А снаружи творилось очередное безумие. По перекрытым для автомобилей улицам живо бегали и распевали патриотические песни круглолицые и гладковыбритые, в белых маечках и нелепых кепках, юные представители главной партии страны. «Алга, Казахстан! Алга, Казахстан!» — громко скандировали откормленные и здоровые молодые люди. Я еще подумал, что они немного смахивают на пришельцев из космоса. По крайней мере, на городских жителей они не были похожи точно. Лицо городского жителя — это жилистый кусок мяса с мешками под глазами, впалыми щеками и морщинами у рта и ушей. У этих физиономии были нечеловечески здоровыми.
— Алга, Казахстан!!! Алга, Казахстан!!!
Я встретил Джулиану в районе Старой площади. Она была разбухше-красивая, небрежно одетая, ростом с меня, не очень стройная, но и не толстая, эдакая Брунгильда. Было жарко, и звучала музыка. Джулиана рассказала мне о том, как очнулась утром от вибраций и загорелое южное тело ее вздрагивало от непонятного происхождения тупых толчков. Ваш покорный слуга, понятное дело, от таких слов предсказуемо возбудился. Даже немного испуганное лицо ее, переполненное волнением и страхом за собственную жизнь, не омрачало веселое настроение автора этих строк. Я любил ее, и любил всех, я думал о вечности, смерти и других нехороших вещах, в то время как на площади прогуливался простой, разумный и серьезный люд. Страна праздновала День единства народов, и мимо нас проплывали красивые, в национальных одеяниях, разнообразные турки, черкесы и прочие молдаване. Мы поедали их народные блюда в специально поставленных на площади палатках, оказавшиеся, между прочим, не такими уж плохими, запивали все лимонадом и продолжали злословить по поводу американской внешней политики, казахского менталитета и злополучного землетрясения.
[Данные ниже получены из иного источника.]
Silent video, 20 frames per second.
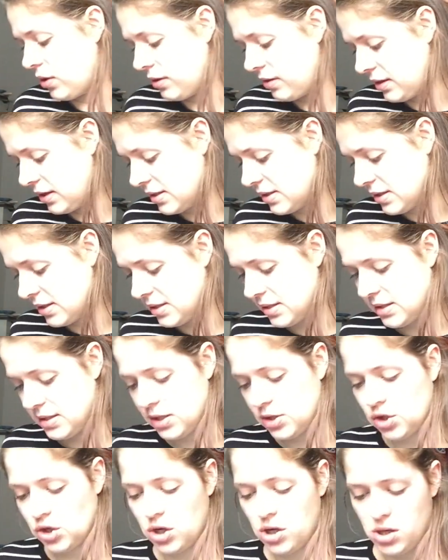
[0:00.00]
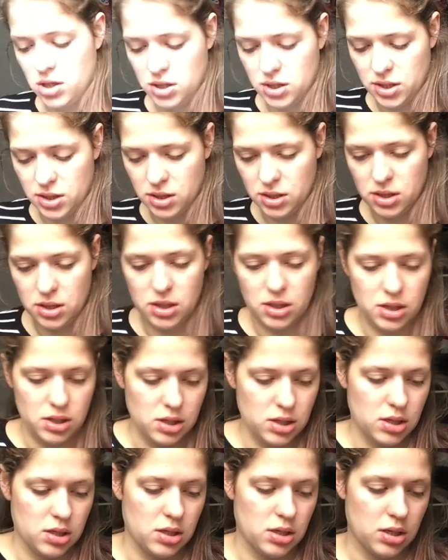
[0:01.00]
what this is stitched on.
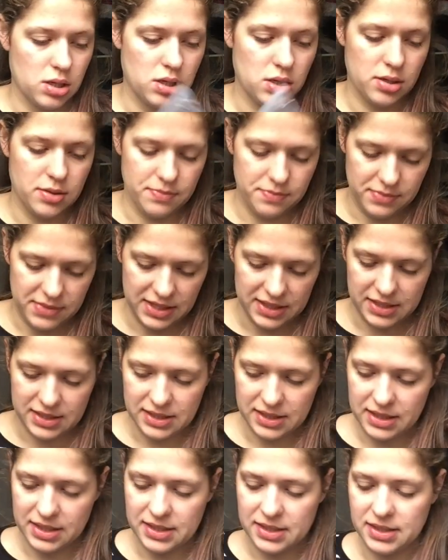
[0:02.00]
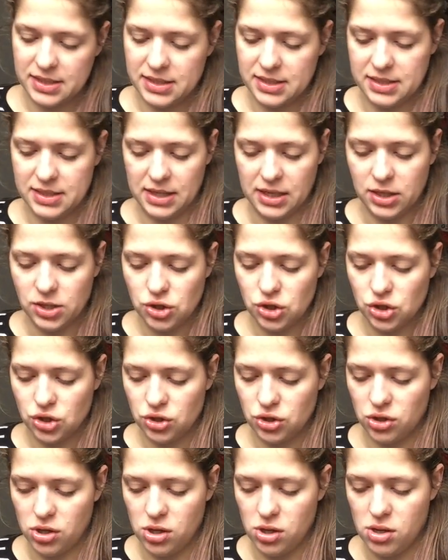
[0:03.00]
This is
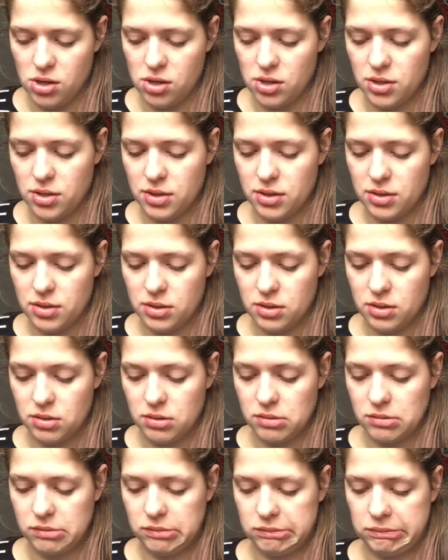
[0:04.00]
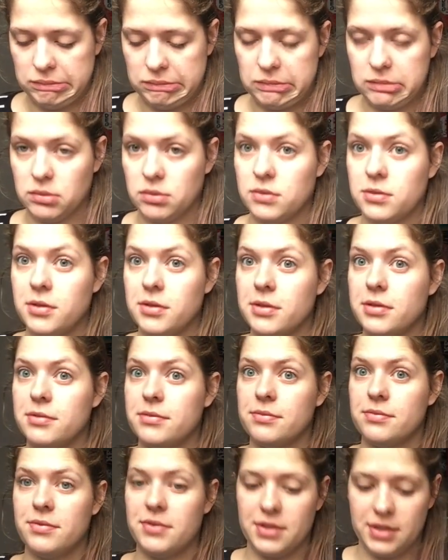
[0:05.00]
stitched on,
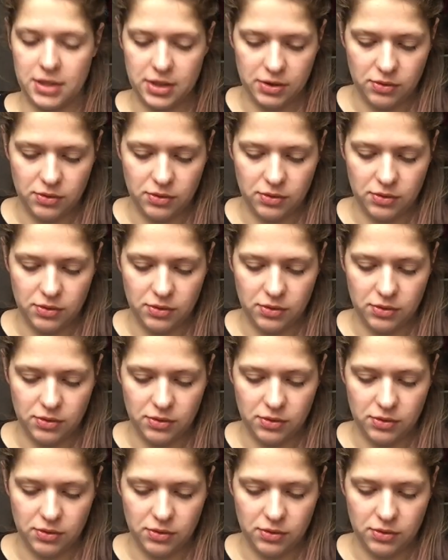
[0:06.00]
to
— Успокойся, — говорил я ей. — Этот город трясет постоянно. Не поддавайся общей панике.
— Ok. I will try.
Так мы прогуляли весь день. Останавливаясь на различных летках, мы медленно накачивались пивом, пока, наконец, не набрели на пьяную компанию знакомых в «Сохо». Розово-желтый мир вокруг становился все темнее и наконец в городе наступила долгожданная вечерняя прохлада. Запахи расцветших растений перебивали запахи городской пыли и бензина, и происходивший вокруг зеленый бал-маскарад начинал напоминать подобие осени. Джулиана сняла солнечные очки и положила их в сумочку. С первым глотком виски мне стало еще лучше. На сцене выступала знакомая мне джазовая певица — казахская девушка с черным голосом, блистательно исполняющая репертуар Нины Симон и Билли Холидэй. Но даже здесь, в этой прекрасной обстановке, нам так и не удалось убежать от всеобщего безумия.
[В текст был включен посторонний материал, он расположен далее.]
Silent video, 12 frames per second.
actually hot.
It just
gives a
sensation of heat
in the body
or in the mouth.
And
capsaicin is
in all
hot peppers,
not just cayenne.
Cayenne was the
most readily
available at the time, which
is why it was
На мой телефон и на телефоны моих знакомых начали поступать сообщения и звонки, предупреждающие об ожидаемом скоро разрушительном 9-балльном землетрясении. Панические разговоры усугублялись то ли выдуманными, то ли реальными фактами эвакуации населения из города в более безопасные места. «Люди повыходили из своих домов с сумками!» — ропотно говорили одни, «Мой дядя в администрации президента подтвердил опасность!» — вещали другие. Некоторые даже называли точное время ожидаемого деструктивного толчка — 23:00. Я? Мне было похуй. Все свои переживания и чувства я оставил утром в собственной постели. Я наслаждался выпивкой, музыкой и женским очарованием. У большинства человечества инстинкт принадлежности толпе превышает инстинкт одиночества и отталкивания. Первенство моей силы воли над чужой паникой в очередной раз подтверждалось. Я злобно хохотал над ничтожностью и трусостью окружающих меня людей.